What Needs to Happen Now
The current wave of U.S. bilateral health agreements with partner countries focuses on commodities such as drugs and diagnostic tests and data systems but largely ignores how CSO-delivered services will be financed after donors pull back. Three actions are recommended to address this issue:
- The U.S. government should report on the transition readiness of CSO-delivered services in priority countries to identify which organizations deliver essential services, what those services cost, and where the money currently comes from.
- The State Department should make CSO contracting an explicit element of country implementation plans under recently negotiated bilateral agreements, and Congress should direct the administration to keep it updated on efforts to ensure continued support for CSOs. If governments fail to provide adequate support to CSOs, Washington should identify other ways to sustain these organizations.
- To prepare for aid transition, the Global Fund should require countries to document their CSO landscape, specify whether current CSO contracts will continue under domestic funding, and present quantified plans for increasing domestic cofinancing of these services.

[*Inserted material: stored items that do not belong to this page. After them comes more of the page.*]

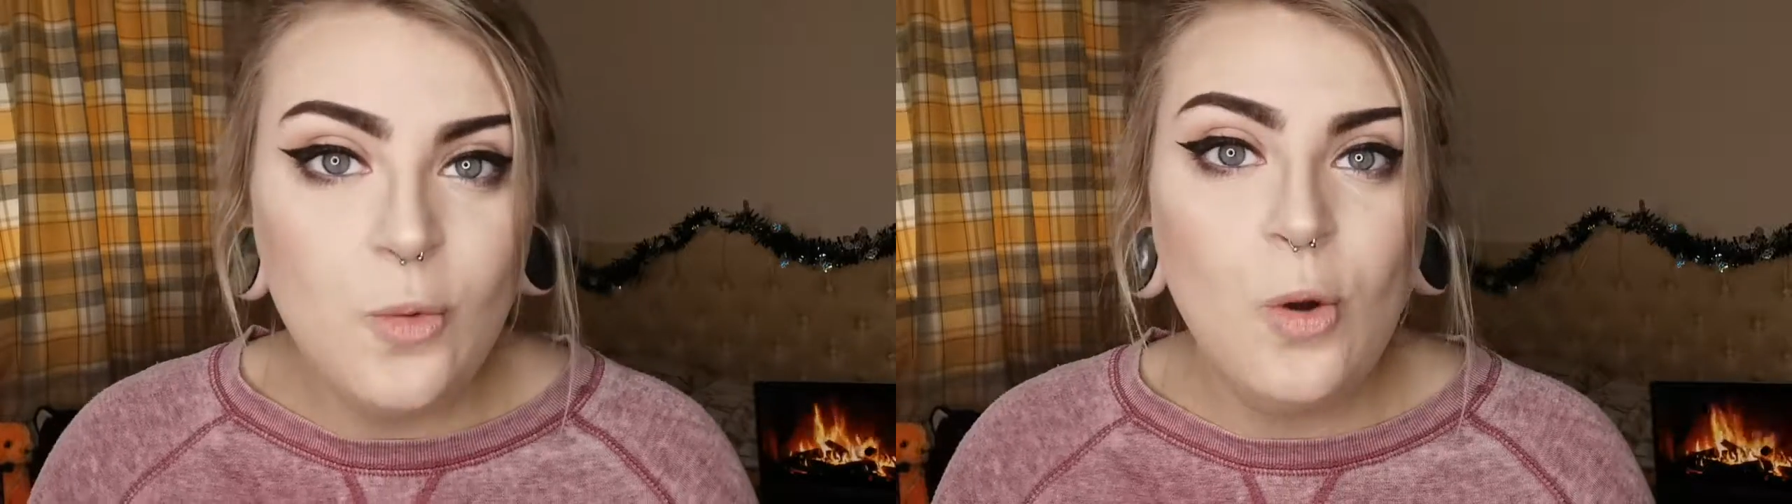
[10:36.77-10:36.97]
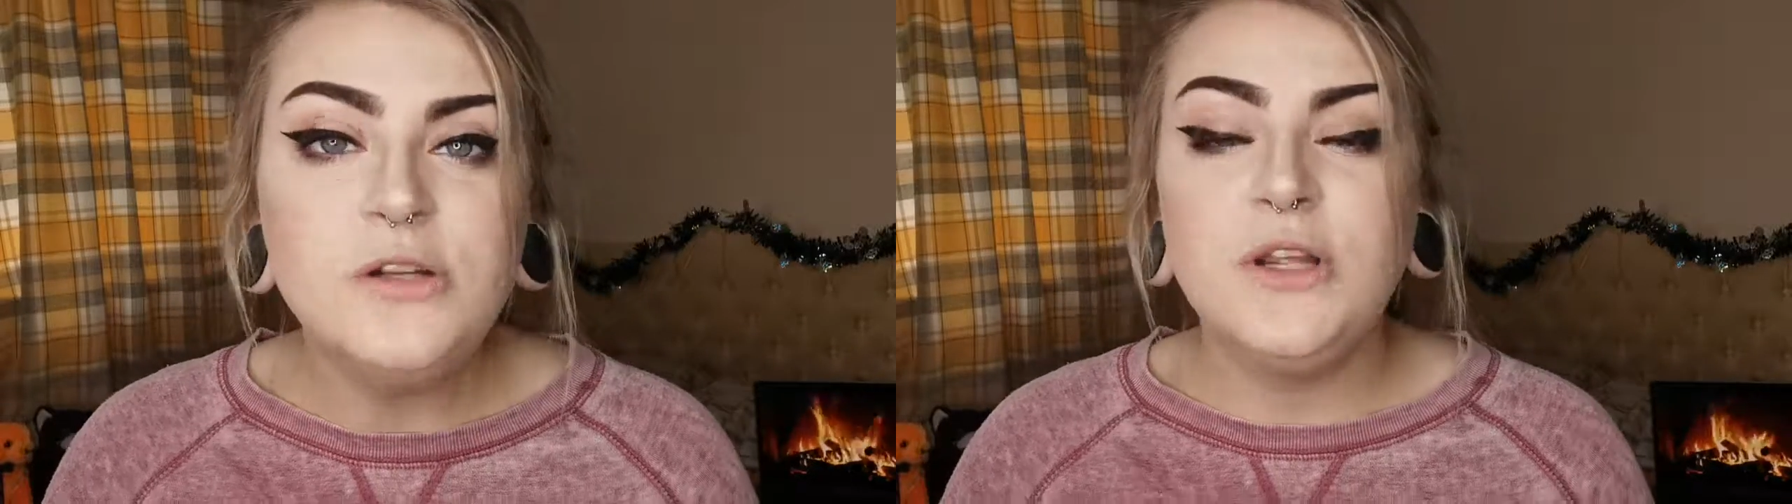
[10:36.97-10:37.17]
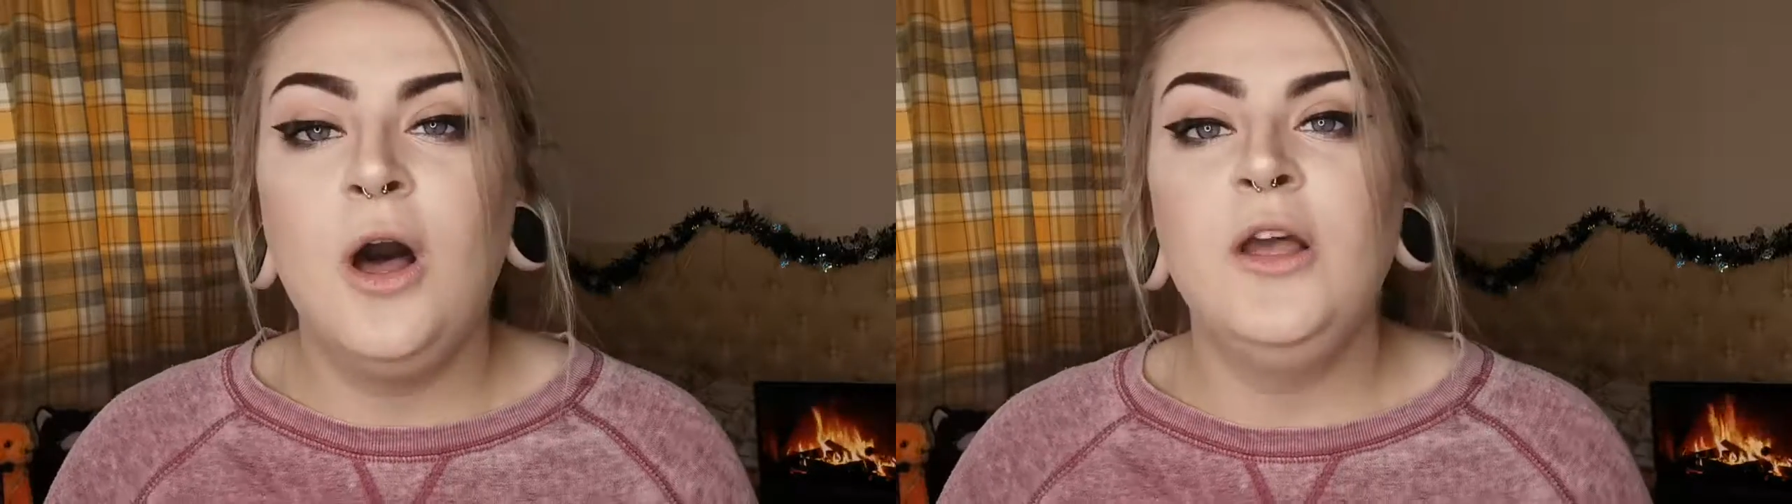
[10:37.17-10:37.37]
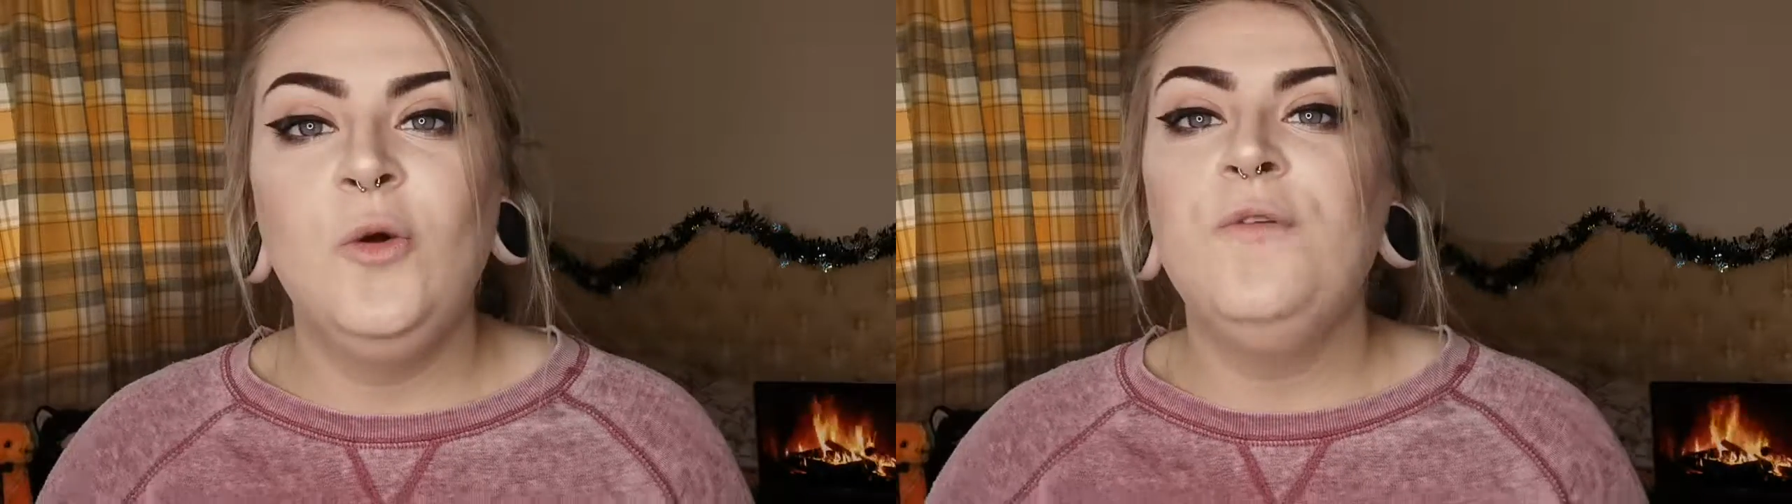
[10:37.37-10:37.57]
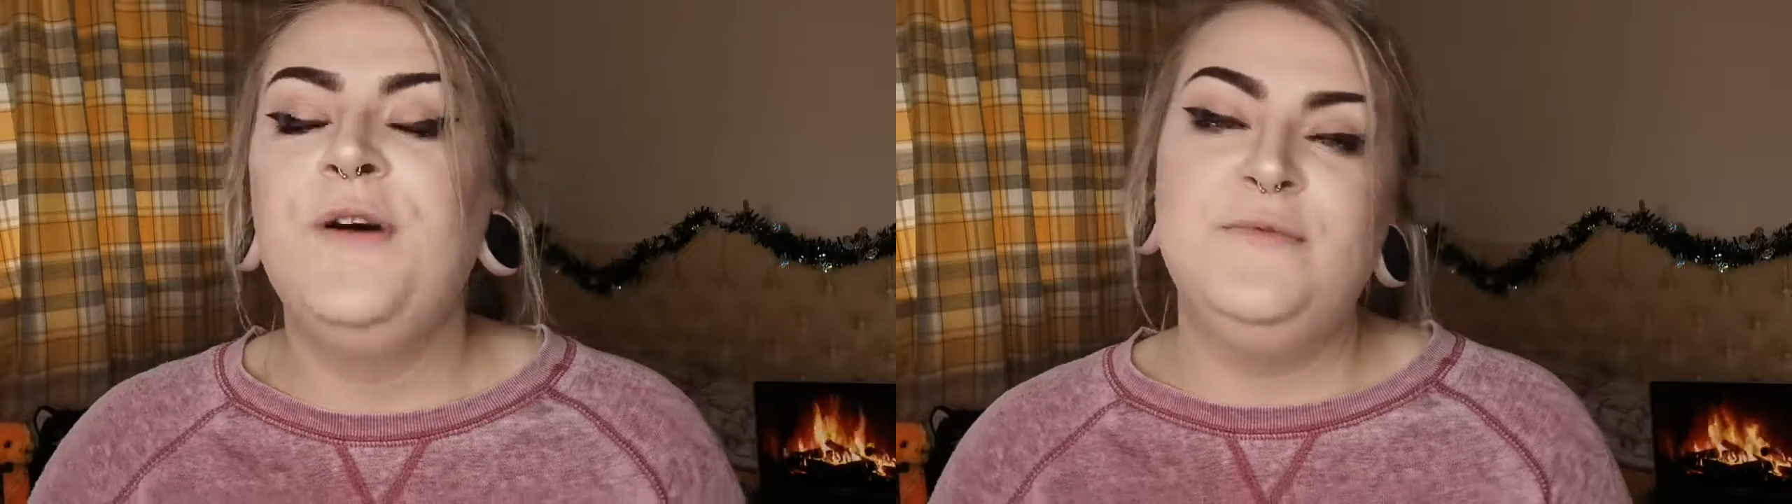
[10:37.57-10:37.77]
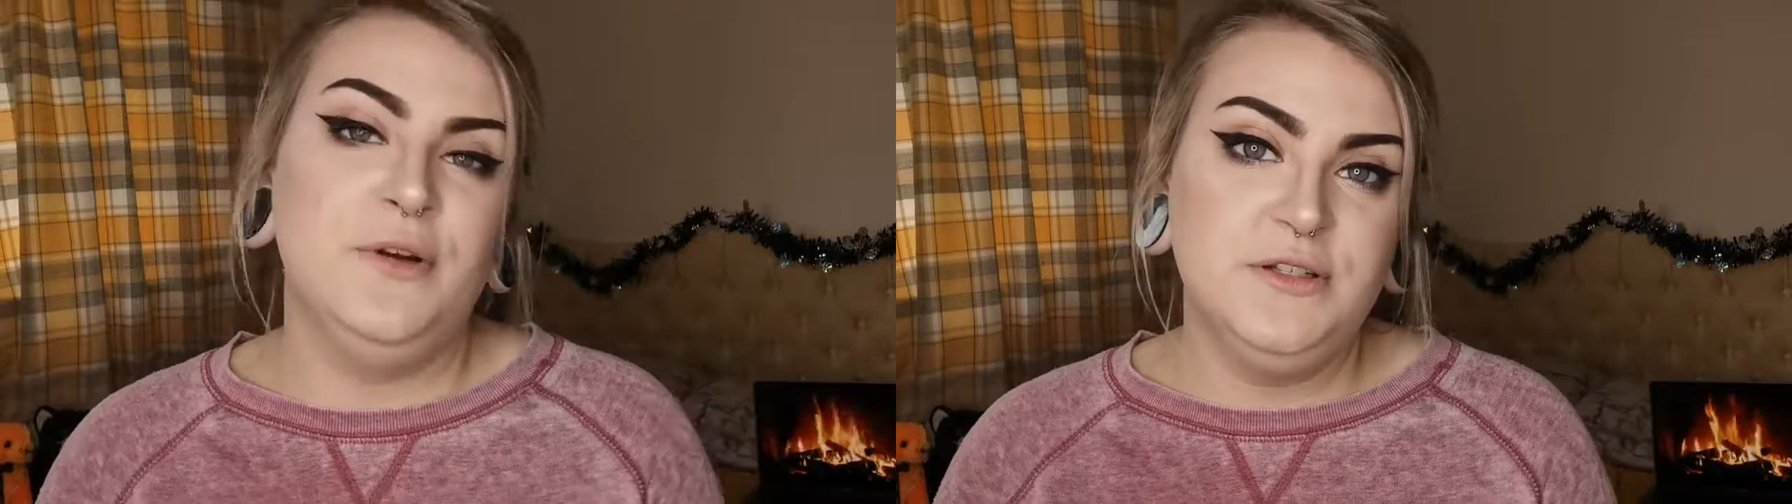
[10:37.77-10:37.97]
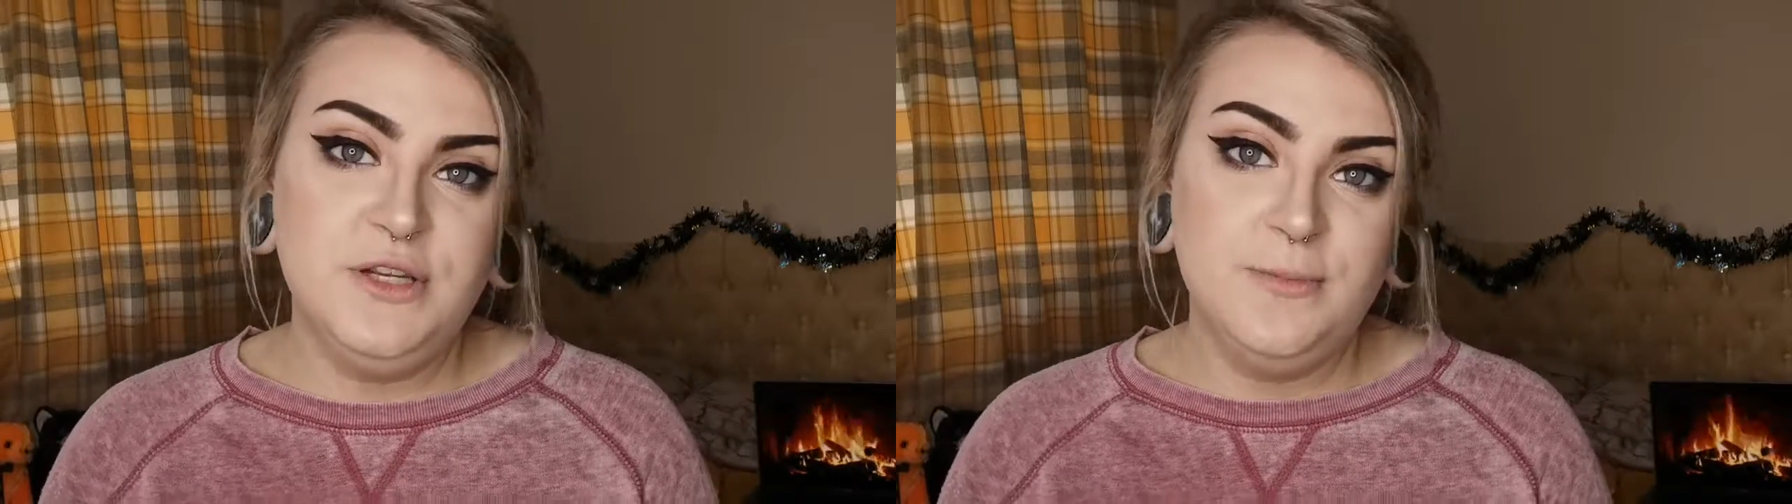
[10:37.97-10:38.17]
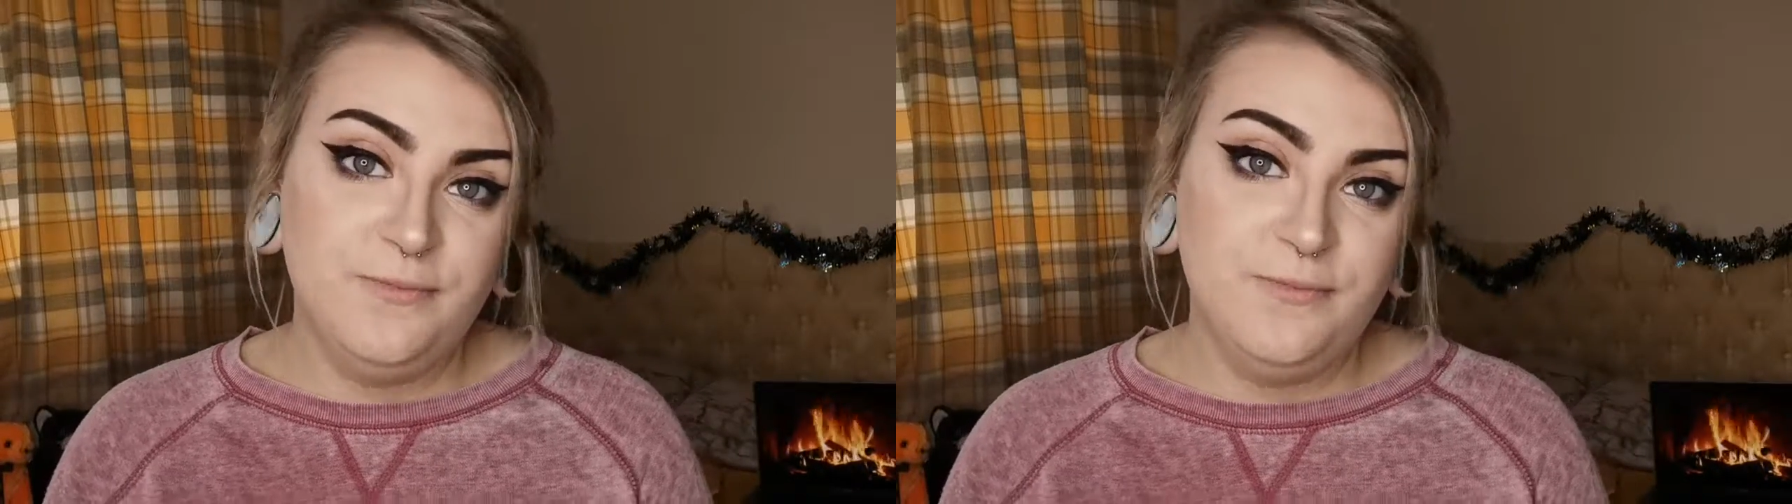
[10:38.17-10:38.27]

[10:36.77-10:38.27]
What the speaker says: what are your favourite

By taking these actions, the United States and the Global Fund have a better chance of achieving a smooth transition to strong HIV and TB programs in LMICs and can preserve their legacy of success in saving millions of lives over the past three decades. At the same time, LMIC governments can sustain important health gains, helping build healthier communities and stronger economic outcomes for their citizens. Sustaining CSOs is good public policy, good public health practice, and good politics.
The organizations closest to the communities hardest hit by HIV, TB, and malaria deserve a central role in fighting these epidemics and a significant line in future budgets.